Exercise
Set out exactly, line by line, the stretch of data below that begins at the line containing "(0.00 s to 1.04 s)" and ends at the line containing "Verbatim transcript: and", with both ends kept.

Information supplied
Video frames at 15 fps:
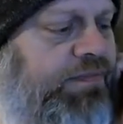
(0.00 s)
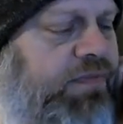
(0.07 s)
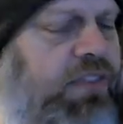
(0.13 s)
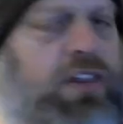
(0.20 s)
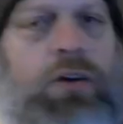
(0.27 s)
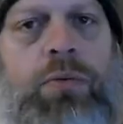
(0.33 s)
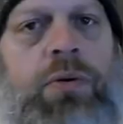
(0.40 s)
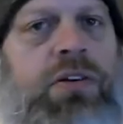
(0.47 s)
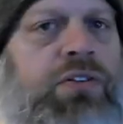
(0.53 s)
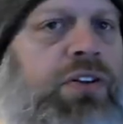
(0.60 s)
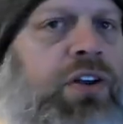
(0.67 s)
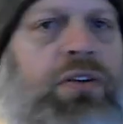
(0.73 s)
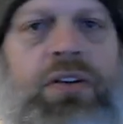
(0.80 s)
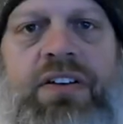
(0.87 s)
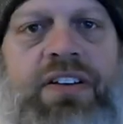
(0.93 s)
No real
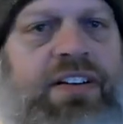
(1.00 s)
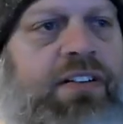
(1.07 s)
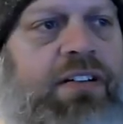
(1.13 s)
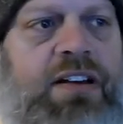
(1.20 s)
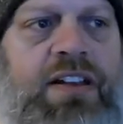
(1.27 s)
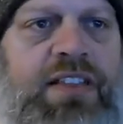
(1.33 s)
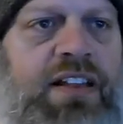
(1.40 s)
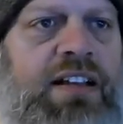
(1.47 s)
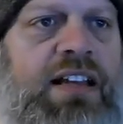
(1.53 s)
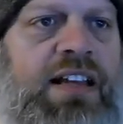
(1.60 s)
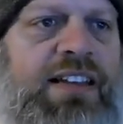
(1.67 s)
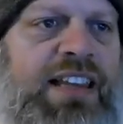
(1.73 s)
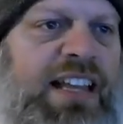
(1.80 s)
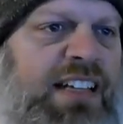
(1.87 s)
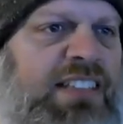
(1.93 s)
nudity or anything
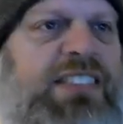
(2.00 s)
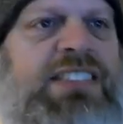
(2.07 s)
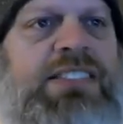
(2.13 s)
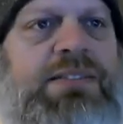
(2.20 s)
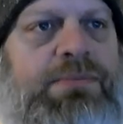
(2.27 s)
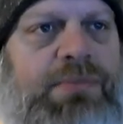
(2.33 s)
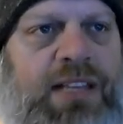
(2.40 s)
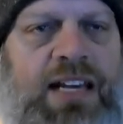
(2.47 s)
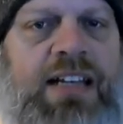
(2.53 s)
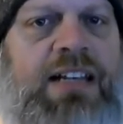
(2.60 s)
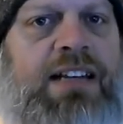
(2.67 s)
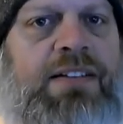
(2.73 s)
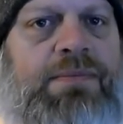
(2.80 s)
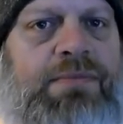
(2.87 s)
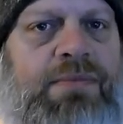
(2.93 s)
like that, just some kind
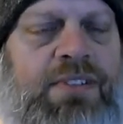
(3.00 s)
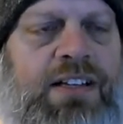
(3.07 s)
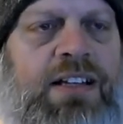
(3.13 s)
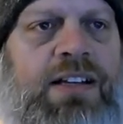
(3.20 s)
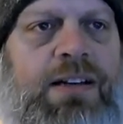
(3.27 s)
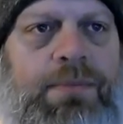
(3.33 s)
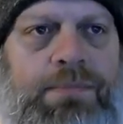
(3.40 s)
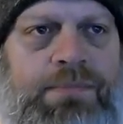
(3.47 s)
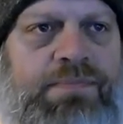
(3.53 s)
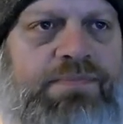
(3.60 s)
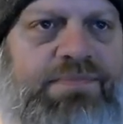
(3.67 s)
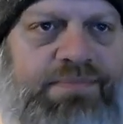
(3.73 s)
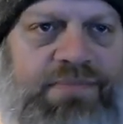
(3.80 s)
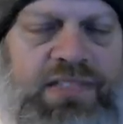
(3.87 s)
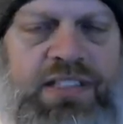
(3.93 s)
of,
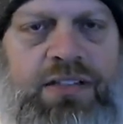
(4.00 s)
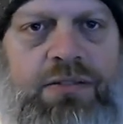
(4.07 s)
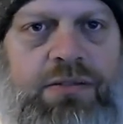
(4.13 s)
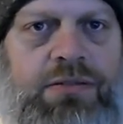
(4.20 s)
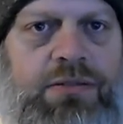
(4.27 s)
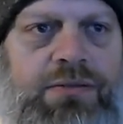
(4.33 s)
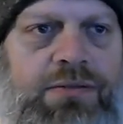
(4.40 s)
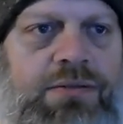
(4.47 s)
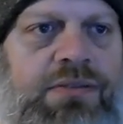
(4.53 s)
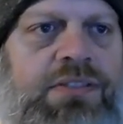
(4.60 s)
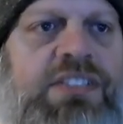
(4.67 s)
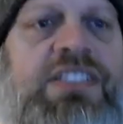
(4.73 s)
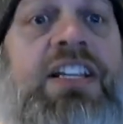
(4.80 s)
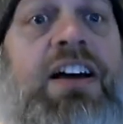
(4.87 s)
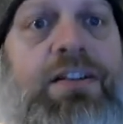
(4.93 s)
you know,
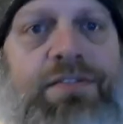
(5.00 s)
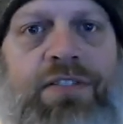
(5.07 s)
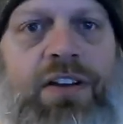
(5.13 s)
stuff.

---

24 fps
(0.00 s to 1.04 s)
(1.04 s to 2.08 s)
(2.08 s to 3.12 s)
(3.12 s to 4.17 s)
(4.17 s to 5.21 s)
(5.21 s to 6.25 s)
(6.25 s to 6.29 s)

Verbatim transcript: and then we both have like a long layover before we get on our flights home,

Completed exercise
(0.00 s to 1.04 s)
(1.04 s to 2.08 s)
(2.08 s to 3.12 s)
(3.12 s to 4.17 s)
(4.17 s to 5.21 s)
(5.21 s to 6.25 s)
(6.25 s to 6.29 s)

Verbatim transcript: and then we both have like a long layover before we get on our flights home,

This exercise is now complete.